- [Problem to work on]
Without any pictures, the records below should be reproduced exactly.

- [Saved data entries]
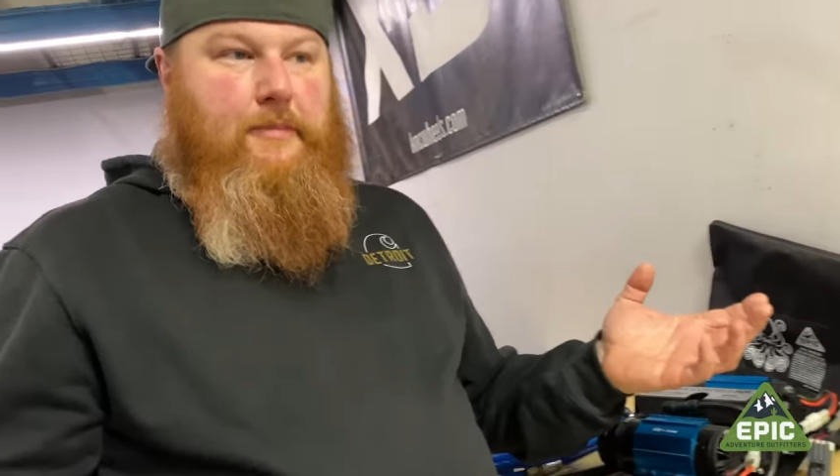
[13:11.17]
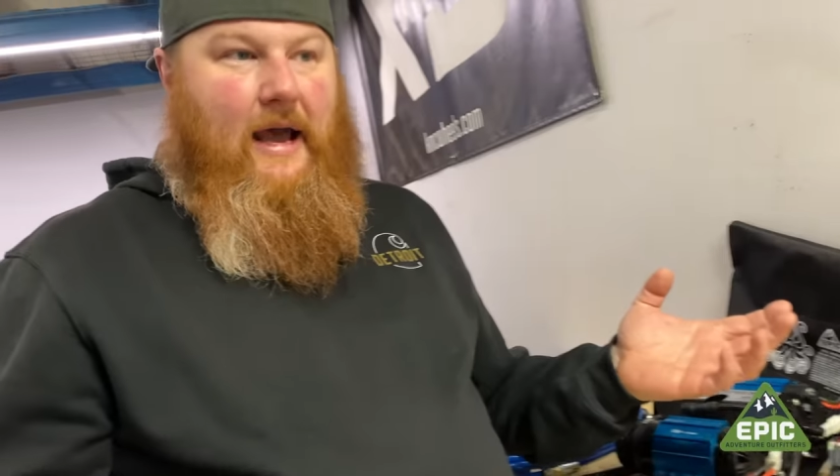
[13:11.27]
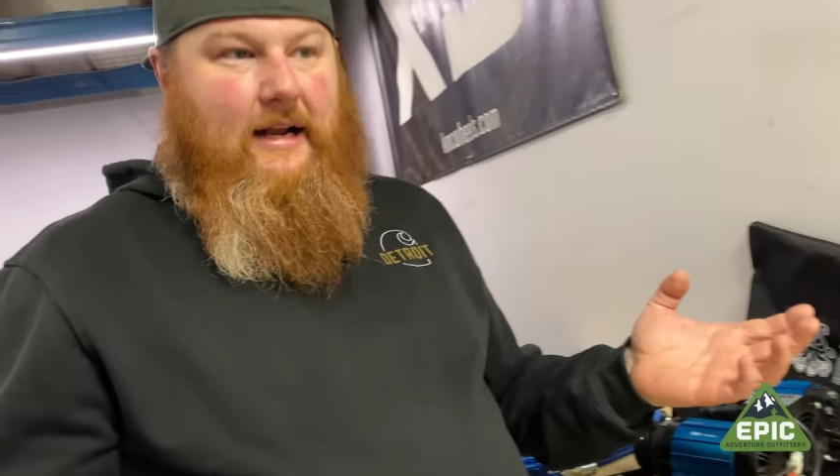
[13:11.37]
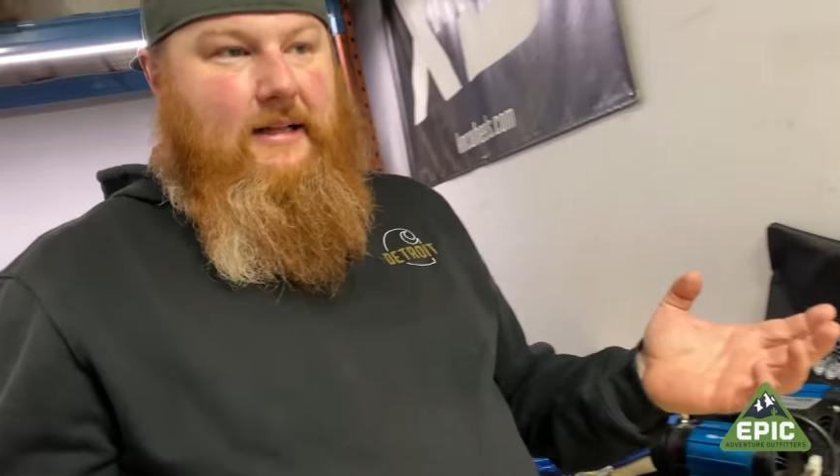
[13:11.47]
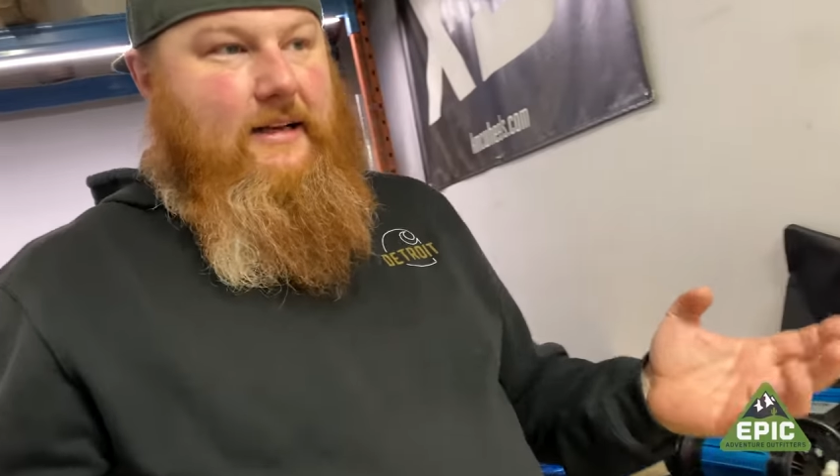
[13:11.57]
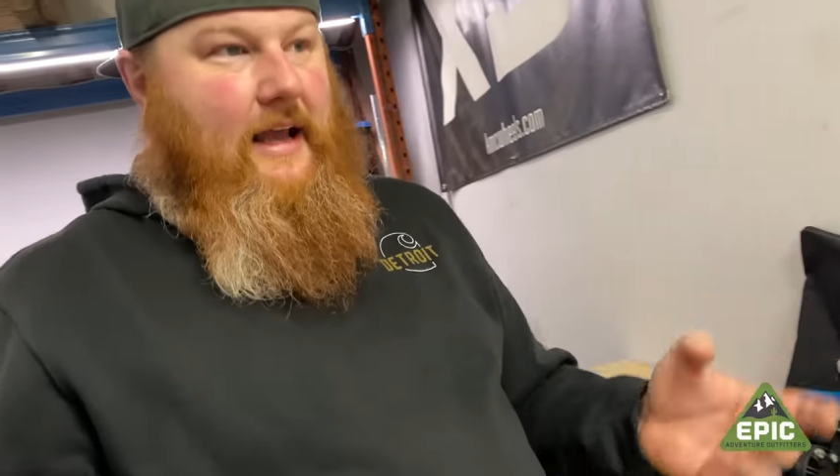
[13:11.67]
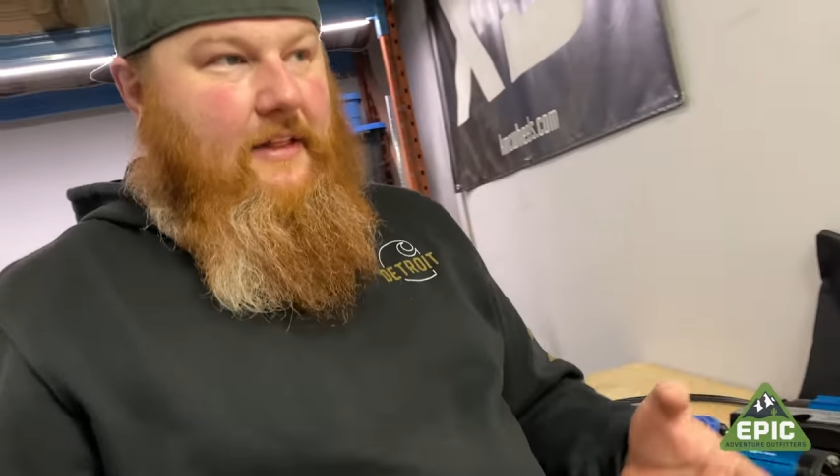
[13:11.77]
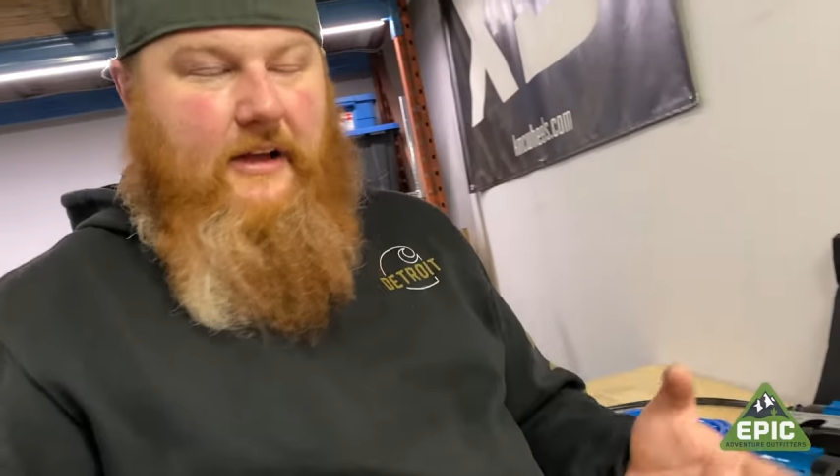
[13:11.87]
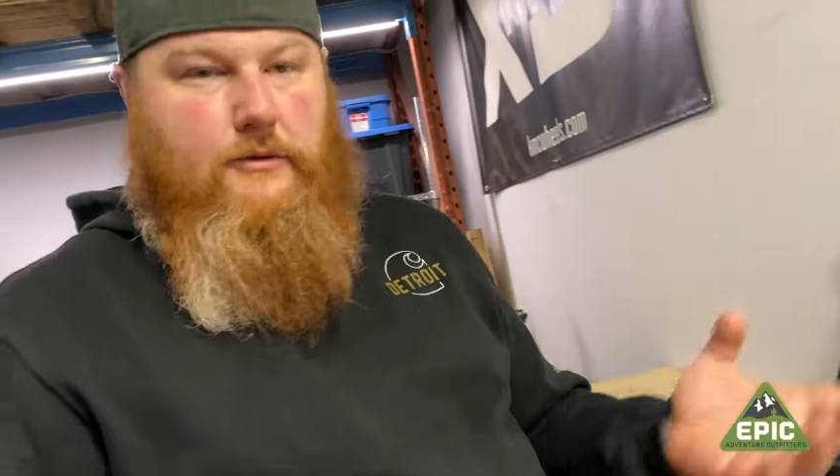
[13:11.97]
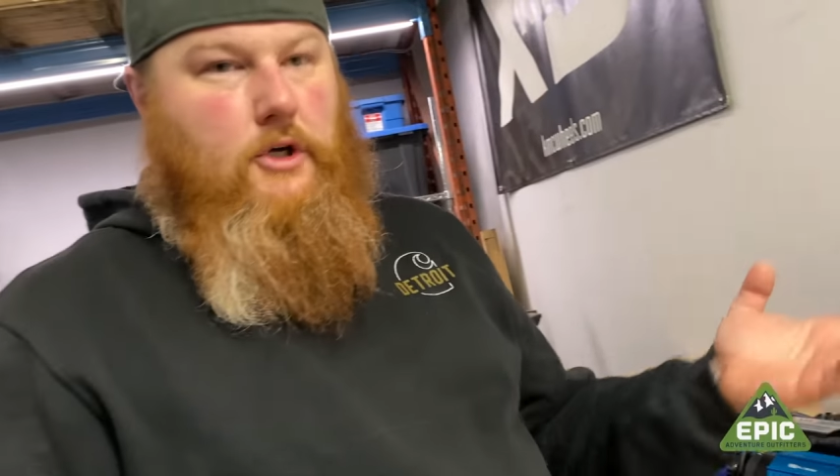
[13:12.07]
back in the day, I
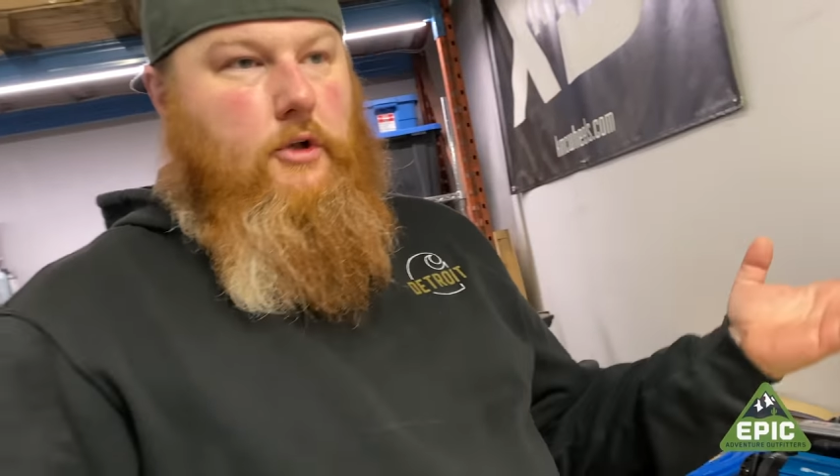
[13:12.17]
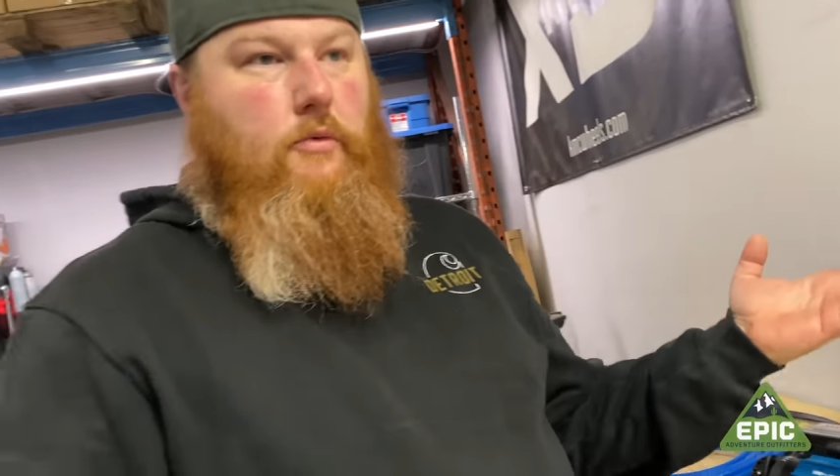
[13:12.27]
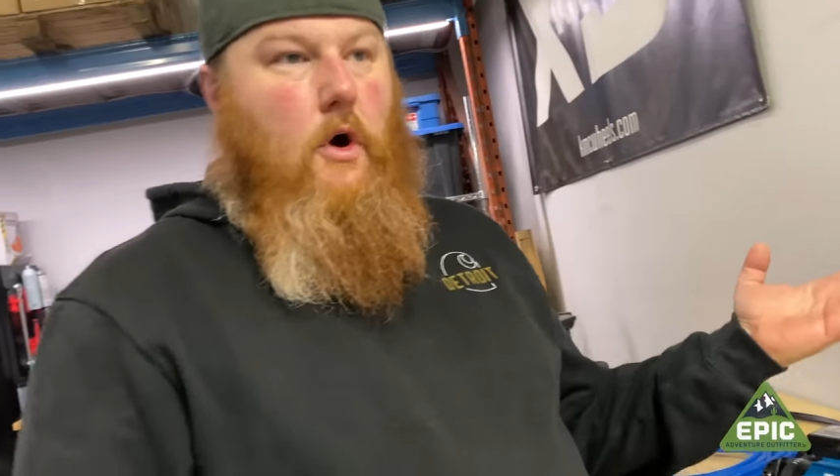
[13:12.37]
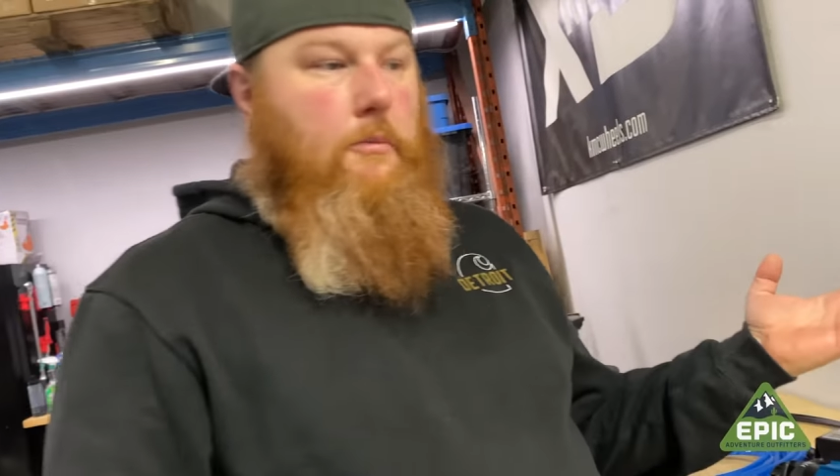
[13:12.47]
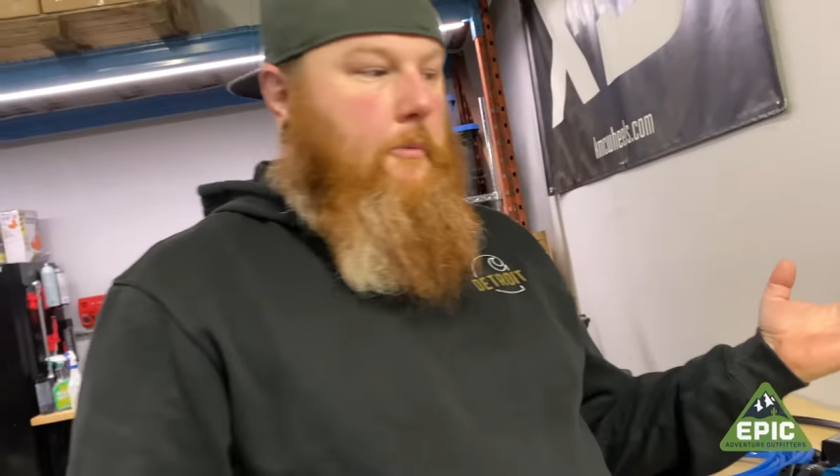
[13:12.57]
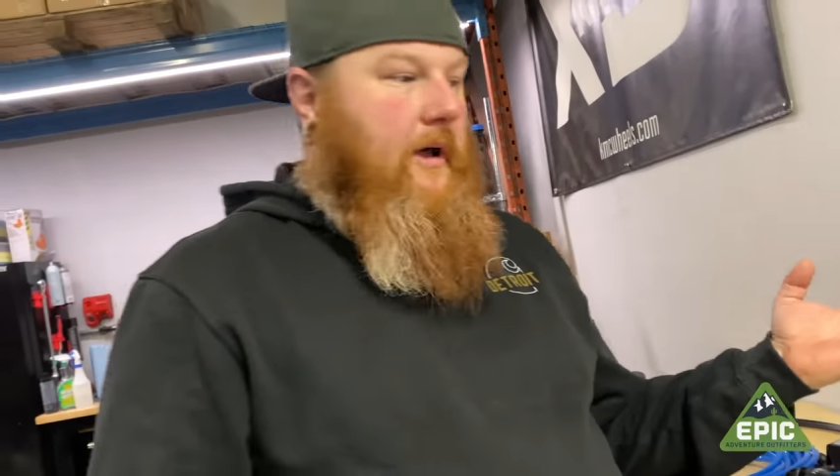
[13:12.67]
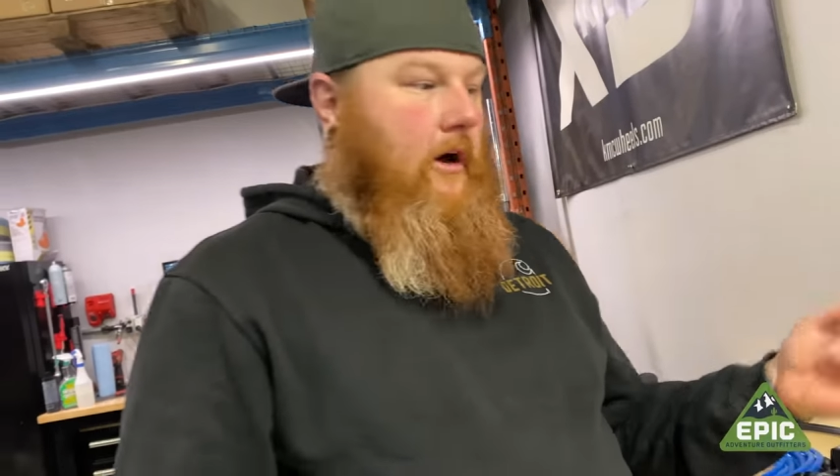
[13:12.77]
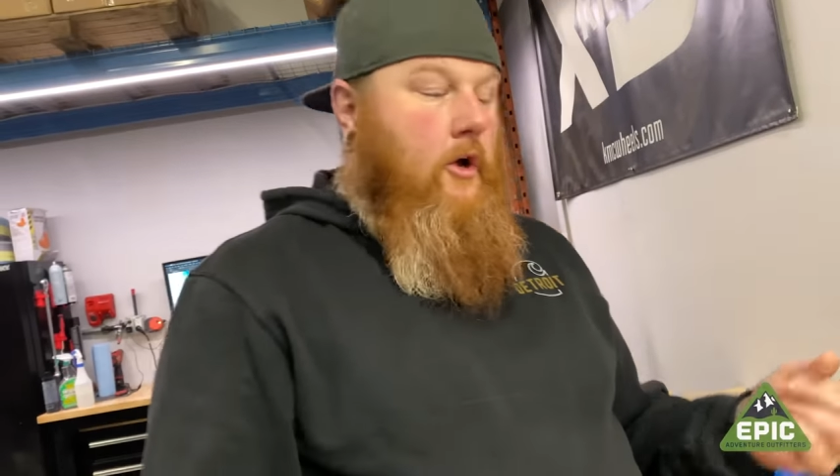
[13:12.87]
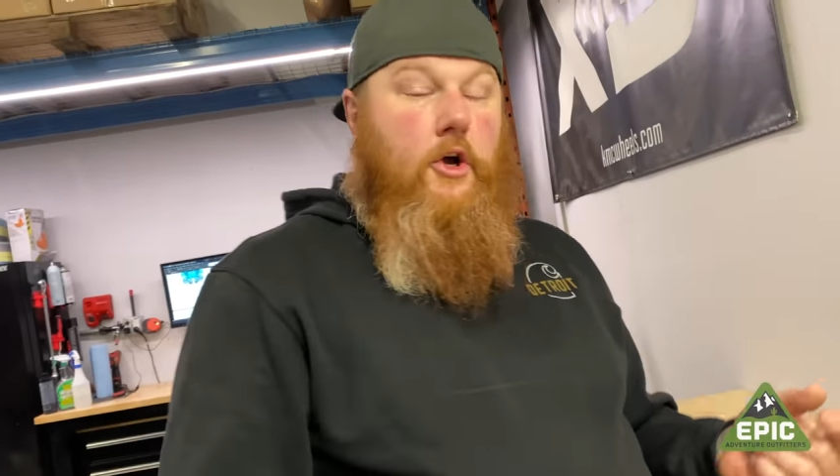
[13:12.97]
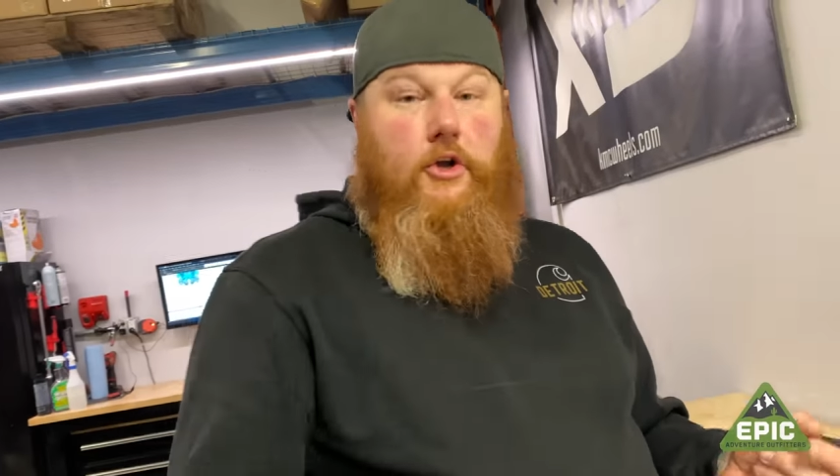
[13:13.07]
think it was called Ron Popeil.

- [Response area]
[13:11.17]
[13:11.27]
[13:11.37]
[13:11.47]
[13:11.57]
[13:11.67]
[13:11.77]
[13:11.87]
[13:11.97]
[13:12.07]
back in the day, I
[13:12.17]
[13:12.27]
[13:12.37]
[13:12.47]
[13:12.57]
[13:12.67]
[13:12.77]
[13:12.87]
[13:12.97]
[13:13.07]
think it was called Ron Popeil.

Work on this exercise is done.